═════ Entries shown ═════

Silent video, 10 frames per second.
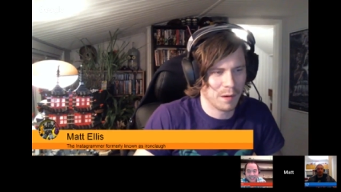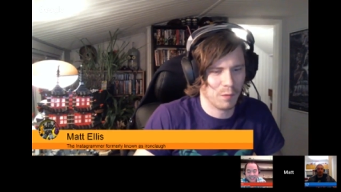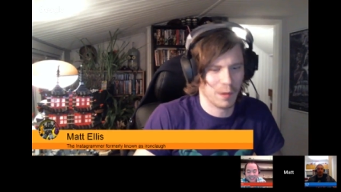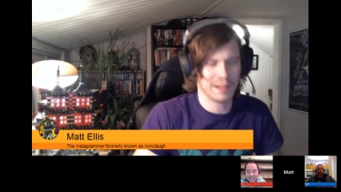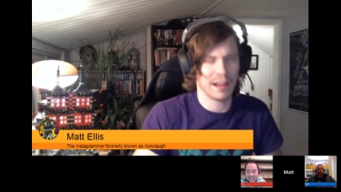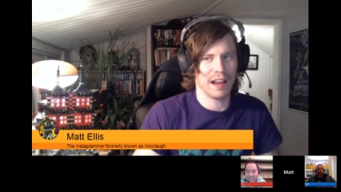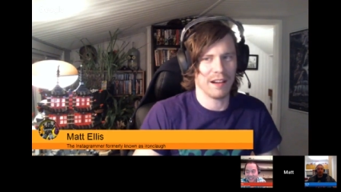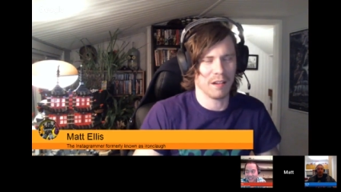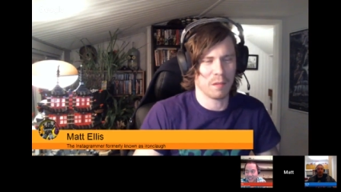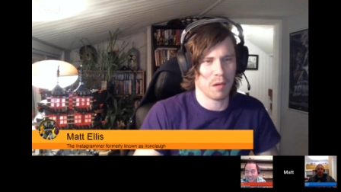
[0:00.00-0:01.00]

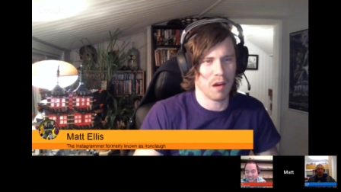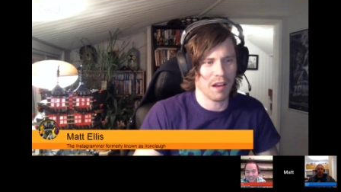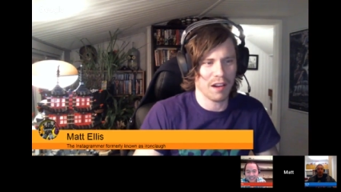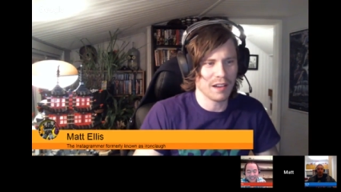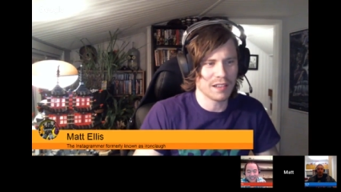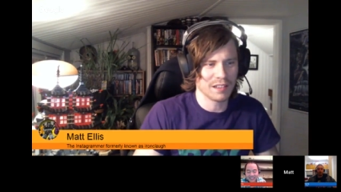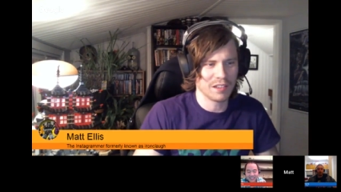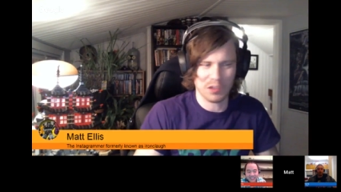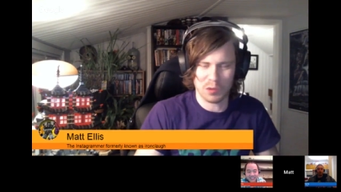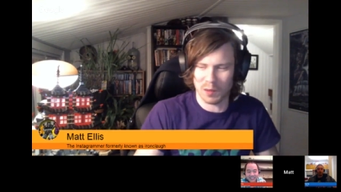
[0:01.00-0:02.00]
retired product
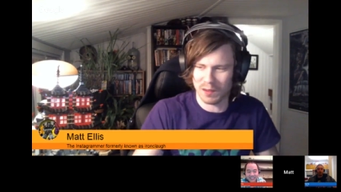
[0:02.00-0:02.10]
to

═════

* **Problem statement**
Copy out every entry exactly as written, but not the pictures.

* **Exercise answer**
Silent video, 10 frames per second.
[0:00.00-0:01.00]

[0:01.00-0:02.00]
retired product
[0:02.00-0:02.10]
to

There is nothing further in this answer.